Threat of More Taxes Worries State Chamber Leaders

Business officials admit DFL majority makes them "a bit nervous."

As predictably as the sun rises in the east, the latest annual legislative agenda of the Minnesota Chamber of Commerce  is calling on state lawmakers to reform state spending and taxation.

But what will be different when state lawmakers next month convene their 2013 session is that a single political party, the DFL, will control the executive and legislative branches for the first time since 1990.

And that worries Chamber leaders. Especially following news this week that Minnesota faces a projected $1.1 billion budget shortfall in 2014-15 and Gov. Mark Dayton is likely to push for raising income taxes on the state's top wage earners, according to a Pioneer Press report.   

"I'm nervous about that and a lot of other business owners are too," said Sanjay Kuba, a state Chamber board member who is vice-president at the Shoreview offices of GSS Infotech, an IT provider of software and infrastructure management services to businesses. "This is not the time to go for a fourth tier on personal (income) taxes to burden businesses with (more) taxes and regulations.
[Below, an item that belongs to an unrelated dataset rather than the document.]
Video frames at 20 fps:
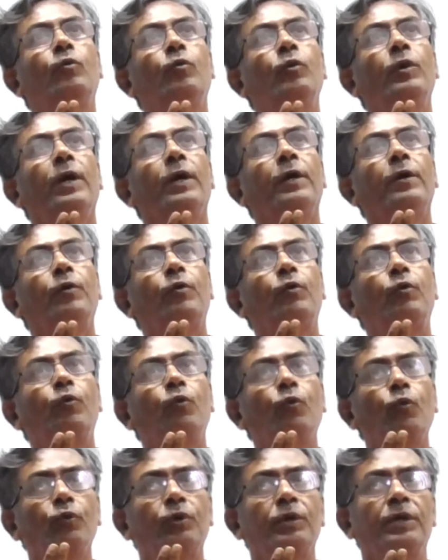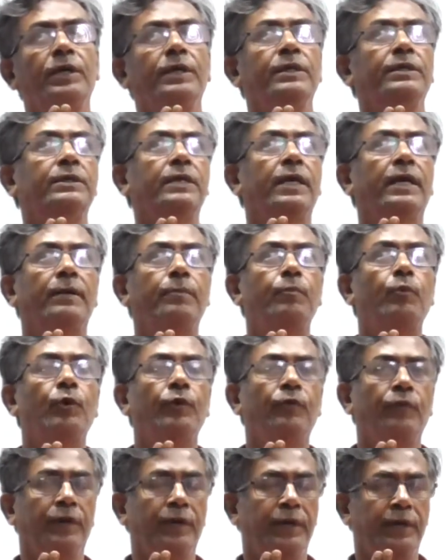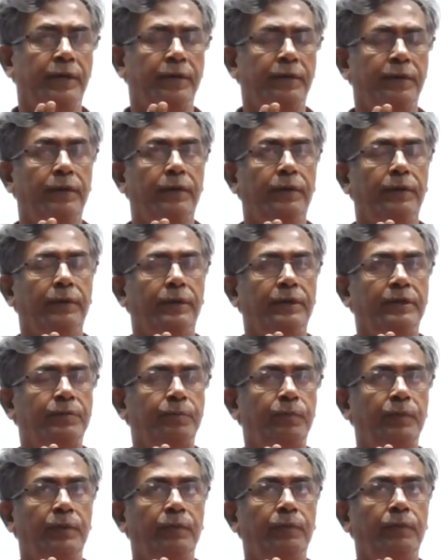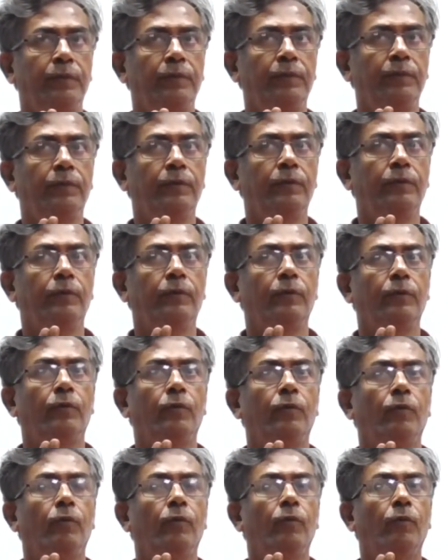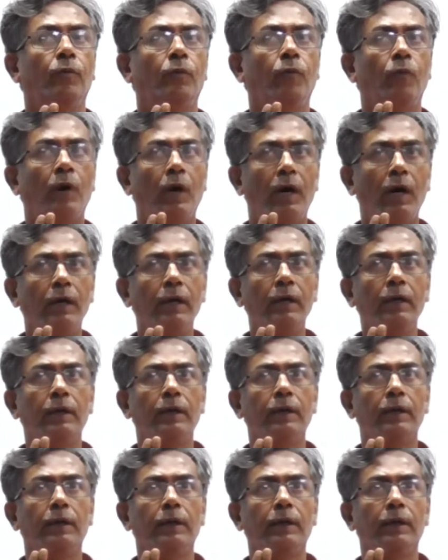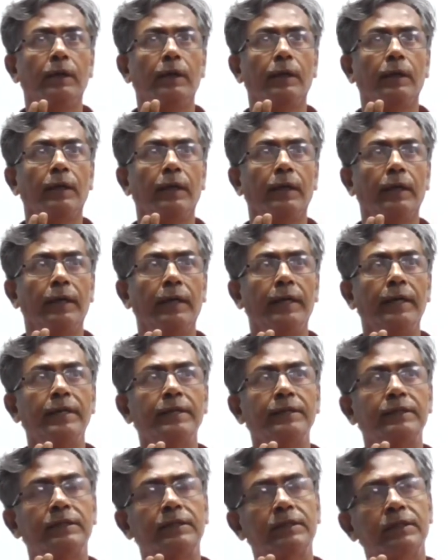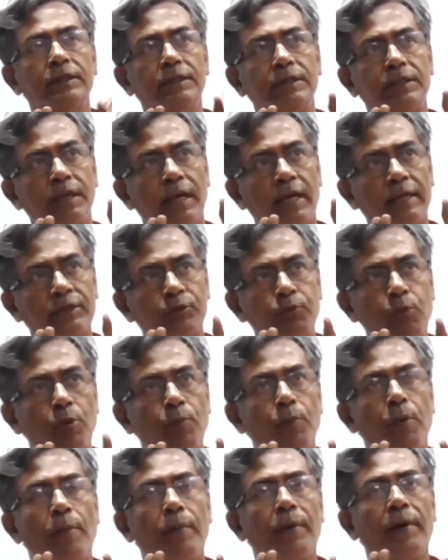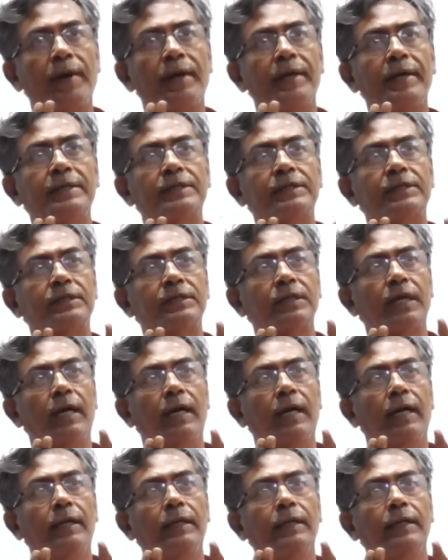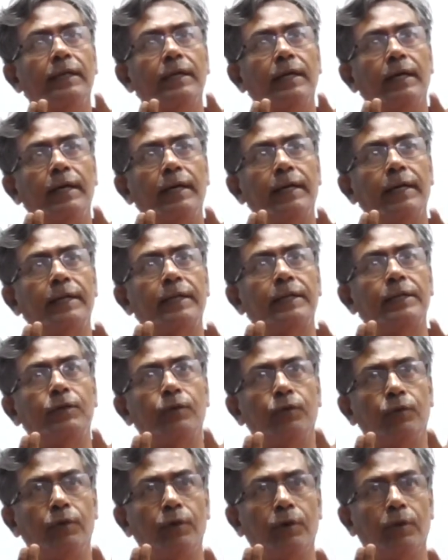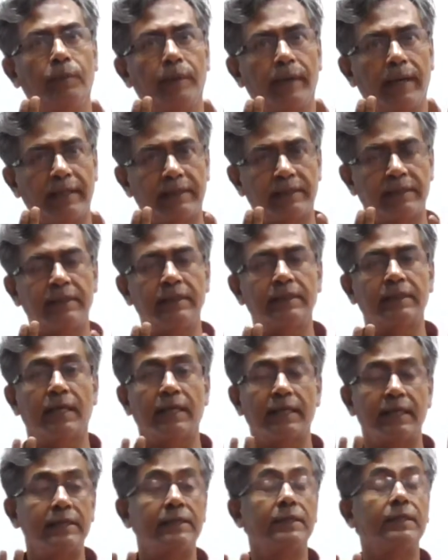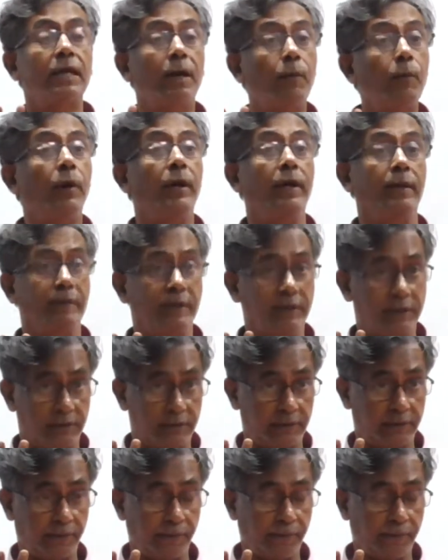the two things that motivated these people. One is the transport properties and the kinetic theory of gases, other is the thermodynamics.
"We are not in a boom period but a tepid (economic) recovery," Kuba said. "The economy is still shaky."

Kuba spoke with Patch on Thursday as staffers and leaders of the Minnesota Chamber are conducting a media blitz, sharing their story about the upcoming legislative session. Representing 2,400-member companies that together employ about 500,000 people, the Minnesota Chamber is the state's largest business lobby.

According to Chamber statistics, 60 percent of its members are from the metro area including communities such as Burnsville, Edina, Hopkins, Minnetonka, Plymouth, Roseville and Woodbury.

During the 2013 session, the DFL control of the state's executive and legislative branches could mean business will "be playing more defense than offense" on its legislative issues, said Chamber communications director Jim Pumarlo.

Still, Pumarlo and Kuba said they see plenty room for common ground in tackling issues, noting there is widespread interest among policymakers to adopt policies that will create more private-sector jobs.

They added the Chamber believes the Legislature should first address state spending so there is an efficient delivery of services; then focus on tax reforms that help Minnesota keep and grow jobs.  

Kuba said that strengthening Minnesota's educational system and workforce systems is also important to the state's businesses, particularly those in the IT sector where the unemployment rate is hovering around 2 percent.

"This is an area where we might make progress with the governor," Kuba said.

Meanwhile, in a position paper, the Chamber stated its other legislative concerns and priorities include:

-Health care. The state should "implement a Minnesota-made health insurance exchange that facilitates, not regulates, an informed consumer marketplace."

-Regulations. "Businesses remain frustrated with the time and uncertainty of environmental regulations."

-Energy. "Energy costs were once a competitive advantage for Minnesota-based businesses. In many parts of our state, that advantage is eroding or gone entirely due to rising electric rates.

Rates should reflect the cost of serving the customer. Regulators should make this their mantra and, where necessary, statelaw should be changed."